Stored items:
- Opening Delimiter -
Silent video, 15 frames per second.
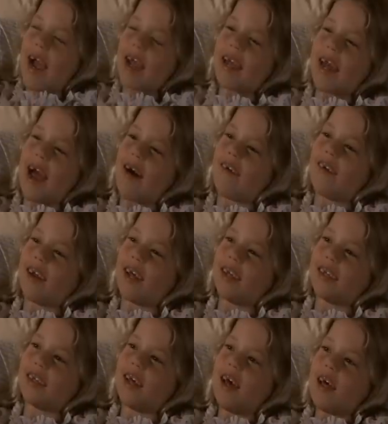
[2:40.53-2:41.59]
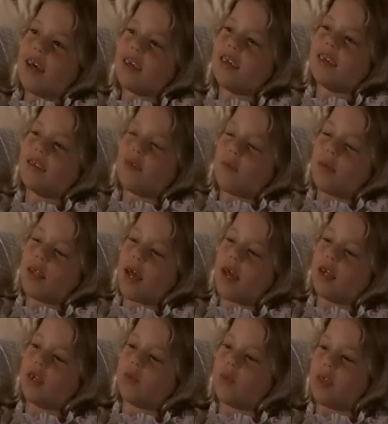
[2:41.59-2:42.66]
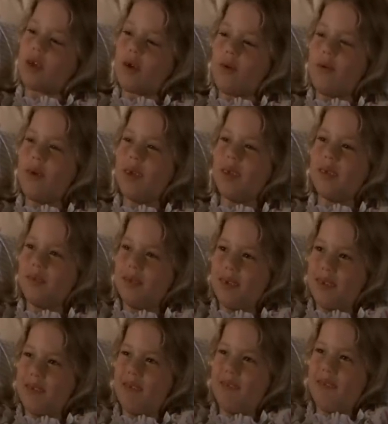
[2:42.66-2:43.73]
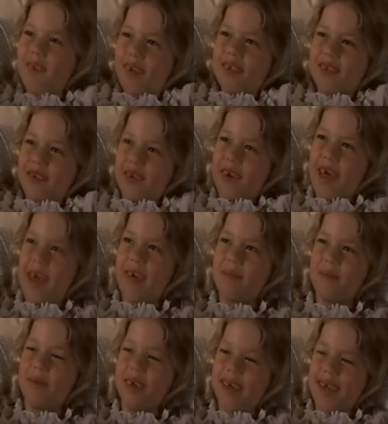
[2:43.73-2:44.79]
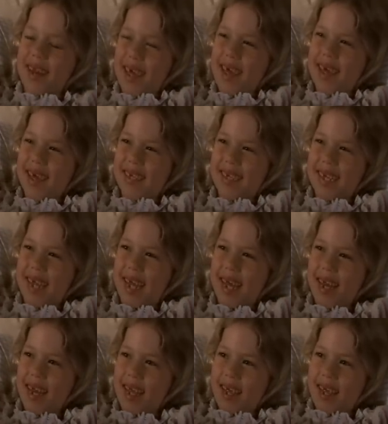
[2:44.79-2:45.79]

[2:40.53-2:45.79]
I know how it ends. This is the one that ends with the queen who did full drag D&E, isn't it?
- Closing Delimiter -
* TASK DETAILS *
Output all the records, word for word, with no pictures in the copy.

* ANSWER SECTION *
Silent video, 15 frames per second.
[2:40.53-2:41.59]
[2:41.59-2:42.66]
[2:42.66-2:43.73]
[2:43.73-2:44.79]
[2:44.79-2:45.79]

[2:40.53-2:45.79]
I know how it ends. This is the one that ends with the queen who did full drag D&E, isn't it?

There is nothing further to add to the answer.